Behavior From the Void: Unsupervised Active Pre-Training

Authors: Hao Liu, Pieter Abbeel

NeurIPS 2021 | Conference PDF | Archive PDF | Plain Text | LLM Run Details

Reproducibility Variable Result LLM Response
Research Type Experimental We empirically evaluate APT by exposing task-specific reward after a long unsupervised pre-training phase. In Atari games, APT achieves human-level performance on 12 games and obtains highly competitive performance compared to canonical fully supervised RL algorithms. On DMControl suite, APT beats all baselines in terms of asymptotic performance and data efficiency and dramatically improves performance on tasks that are extremely difficult to train from scratch.
Researcher Affiliation Academia Hao Liu UC Berkeley hao.liu@cs.berkeley.edu Pieter Abbeel UC Berkeley pabbeel@cs.berkeley.edu
Pseudocode Yes Algorithm 1: Training APT
Open Source Code No The paper does not include an explicit statement about releasing the source code for the described methodology or provide a link to a code repository for APT.
Open Datasets Yes We test APT in Deep Mind Control Suite [DMControl; 58] and the Atari suite [9].
Dataset Splits No The paper mentions 'pre-training phase' and 'testing period' but does not explicitly provide details on how validation data was split or used for hyperparameter tuning. It uses a replay buffer for training but doesn't define a distinct validation set or its properties.
Hardware Specification No The paper mentions 'GPU-based data augmentations' but does not provide specific details on CPU, GPU models, memory, or any other hardware used for running the experiments.
Software Dependencies No Kornia [50] is used for efficient GPU-based data augmentations.
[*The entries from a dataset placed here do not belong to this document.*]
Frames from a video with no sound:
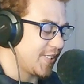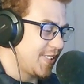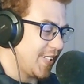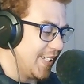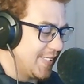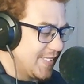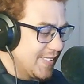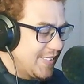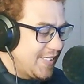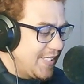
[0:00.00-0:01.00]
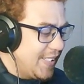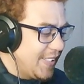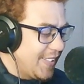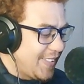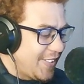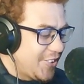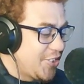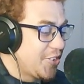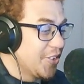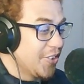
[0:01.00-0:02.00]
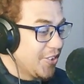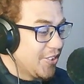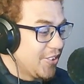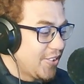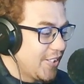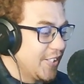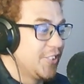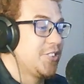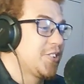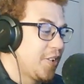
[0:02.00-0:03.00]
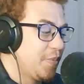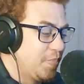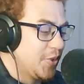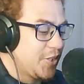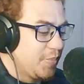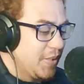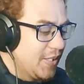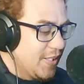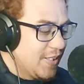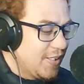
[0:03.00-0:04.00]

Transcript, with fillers: Titan's teeth? Sure. And then you're just gonna push him in.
Our model is implemented in Numpy [21] and Py Torch [45]. No version numbers are specified for these libraries.
Experiment Setup Yes For our Deep Mind control suite and Atari games experiments, we largely follow Dr Q, except we perform two gradient steps per environment step instead of one. Following Dr Q, the representation encoder fθ( ) is implemented by the convolutional residual network followed by a fully-connected layer, a Layer Norm and a Tanh non-linearity. We decrease the output dimension of the fully-connected layer after the convnet from 50 to 15. We find it helps to use spectral normalization [39] to normalize the weights and use ELU [15] as the non-linearity in between convolutional layers.